For instance it’s possible to selectively ozonize a tetrasubstituted alkene in the presence of a disubstituted alkene. The trick is to use a dye as an indicator (an example is Sudan Red) that is intermediate in reactivity between the alkene you are trying to ozonize and the less reactive alkene. When the dye starts getting chewed up you will notice a color change and you can stop the reaction.
Benzene ring breaks on ozonolysis in all cases
Absolutely not. Only under extremely forcing conditions.
does ozonolysis take place at any temperature please ?? thanx
Usually -78 degrees, temperature of dry ice-acetone bath.

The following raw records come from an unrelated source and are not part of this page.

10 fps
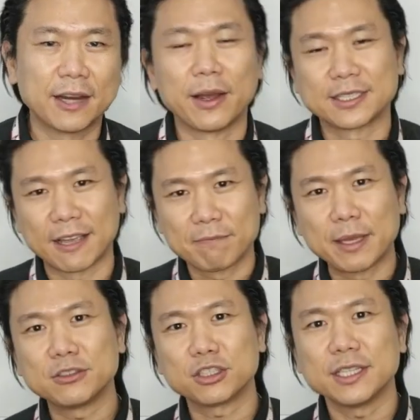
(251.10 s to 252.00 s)
Now, as I've
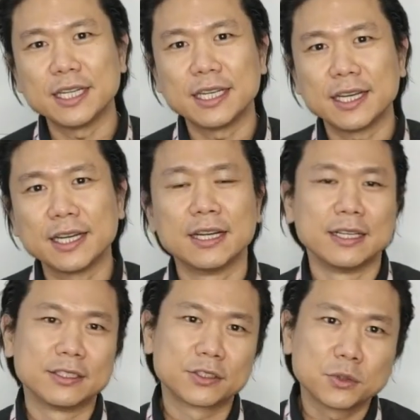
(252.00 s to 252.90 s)
mentioned
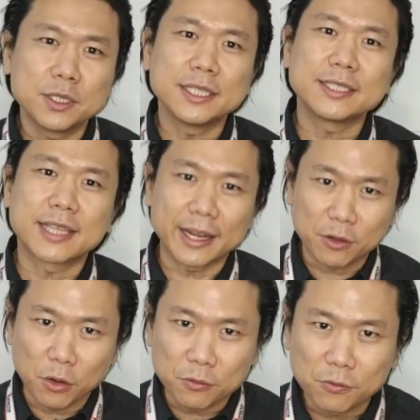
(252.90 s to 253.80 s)
earlier, students
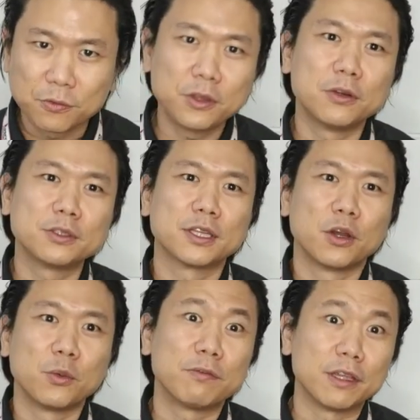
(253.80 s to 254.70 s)
get
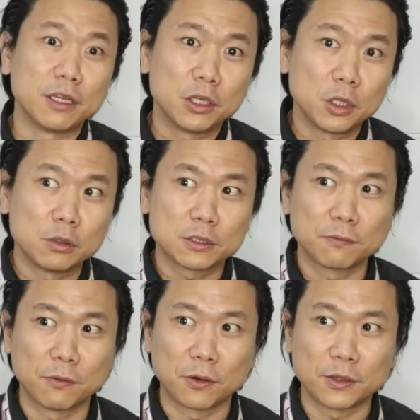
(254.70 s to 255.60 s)
confused with
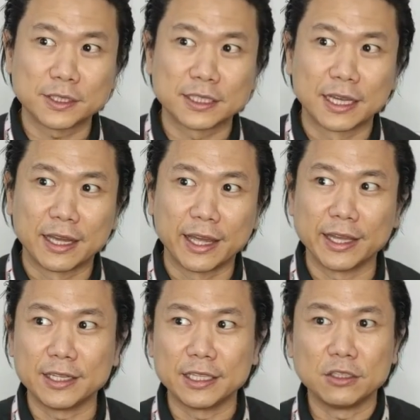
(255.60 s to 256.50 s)
induced force
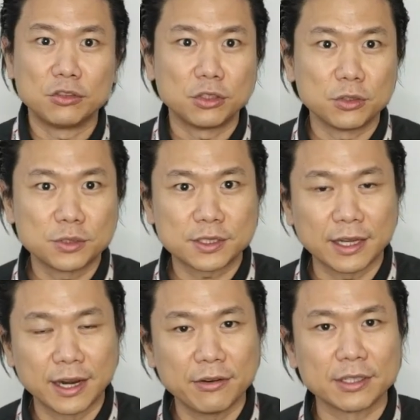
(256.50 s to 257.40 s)
and induced
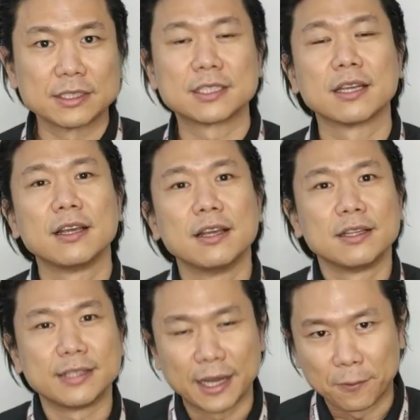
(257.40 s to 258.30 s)
current.
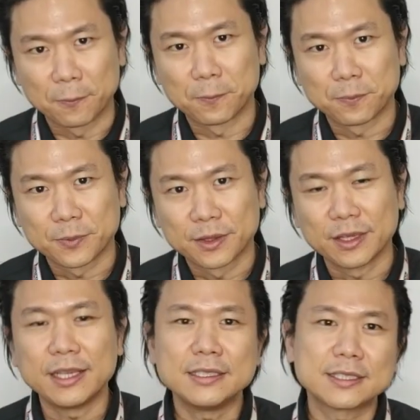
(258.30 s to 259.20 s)
Now,
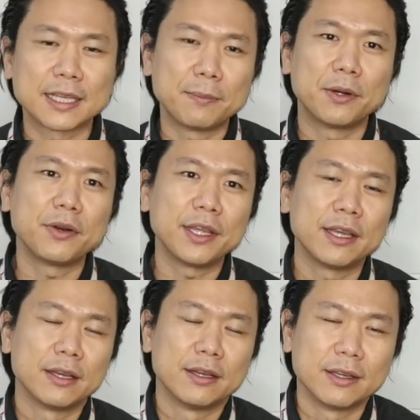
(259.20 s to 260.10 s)
in summary,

when there is a cyclopentene attached to benzene ring, and ozonolysis is carried out then will the reaction take place only on pentene…? why does that happen..?

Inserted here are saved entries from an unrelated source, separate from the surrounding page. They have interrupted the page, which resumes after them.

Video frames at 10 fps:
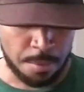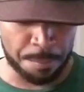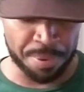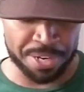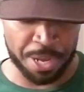
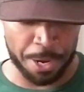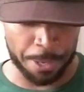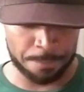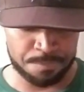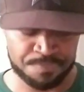
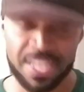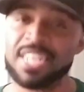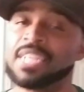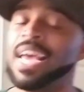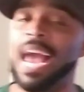But he
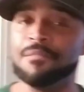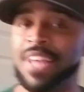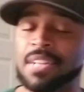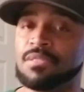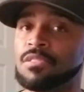doesn't have
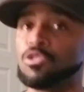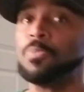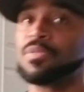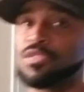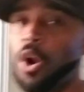that
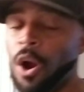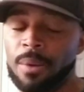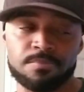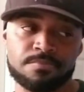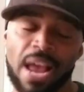
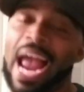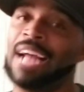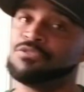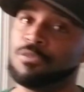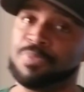superstar
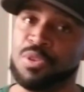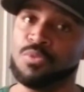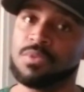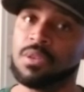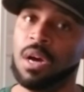
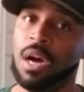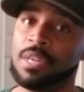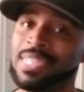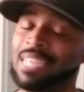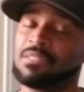attribute,
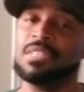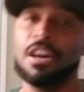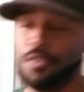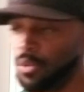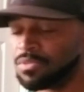next
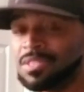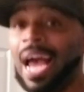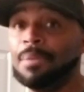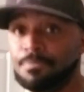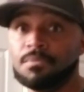level
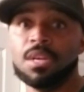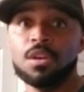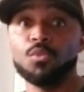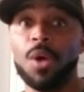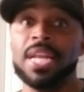type
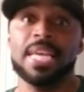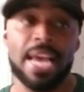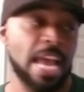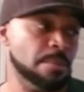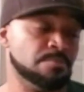running
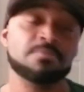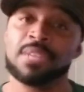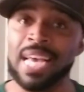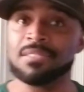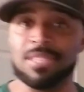game
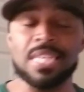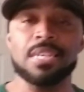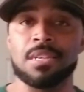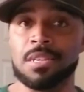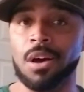like
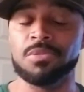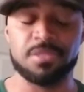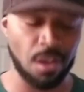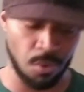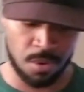Zeke, you know.
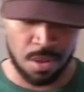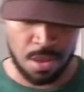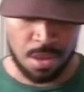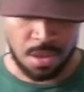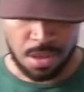So,
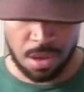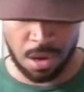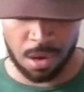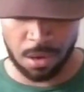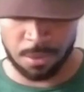
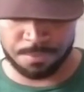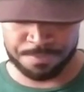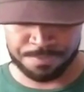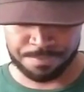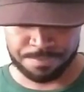
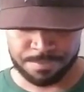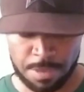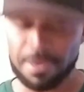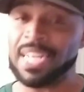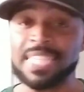
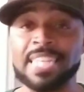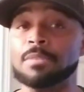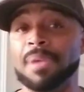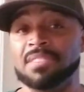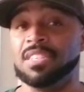but he did
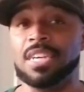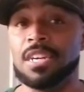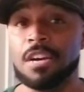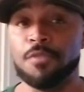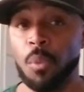the best he
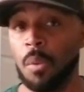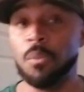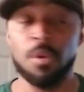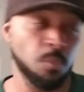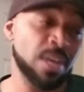could for
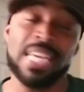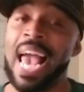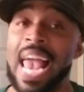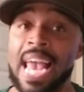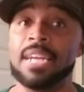what he
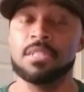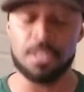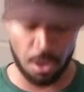had, you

Yes, benzene is relatively inert to ozonolysis unless it is extremely electron rich (e.g. has alkoxy groups)
well from what reactant by ozonlysis can we form cyclohexanone???
You’ll need to learn how to think backwards.
Cyclohexane double bounded to CH2 should give you cyclohexanone
With formaldehyde as by product
Correct?
Yes, methylenecyclohexane is the simplest precursor that will work.
The acid is needed to hydrolise the Carbon Oxygen bond in the Ozonide intermediate
Now ‘aldehyd’ is still written under this carboxylic acid.
This has been fixed. Thank you
I believe there is a typo- in the last mechanism, it is described c=o,-oh to be an “aldehyde” where it should be a carboxylic acid? (In oxidative workup, where the H is replaced with OH).
Ah yes, it should be a carboxylic acid. Will fix. Thanks!
I had a question where it was a reaction map for turning a generic terminal alkyne into a generic aldehyde. I was going for using hydrogenization in the presence of Lindlar’s and ozonolysis.
In the answer provided (one of many ways), the alkyne underwent ozonolysis with ozone followed by zinc in acid (h3O+) what would the purpose of the acid be?
The acid helps to break up the intermediate ozonide – it protonates one of the oxygens and makes it a better leaving group, in a way similar to how acid helps to cleave acetals.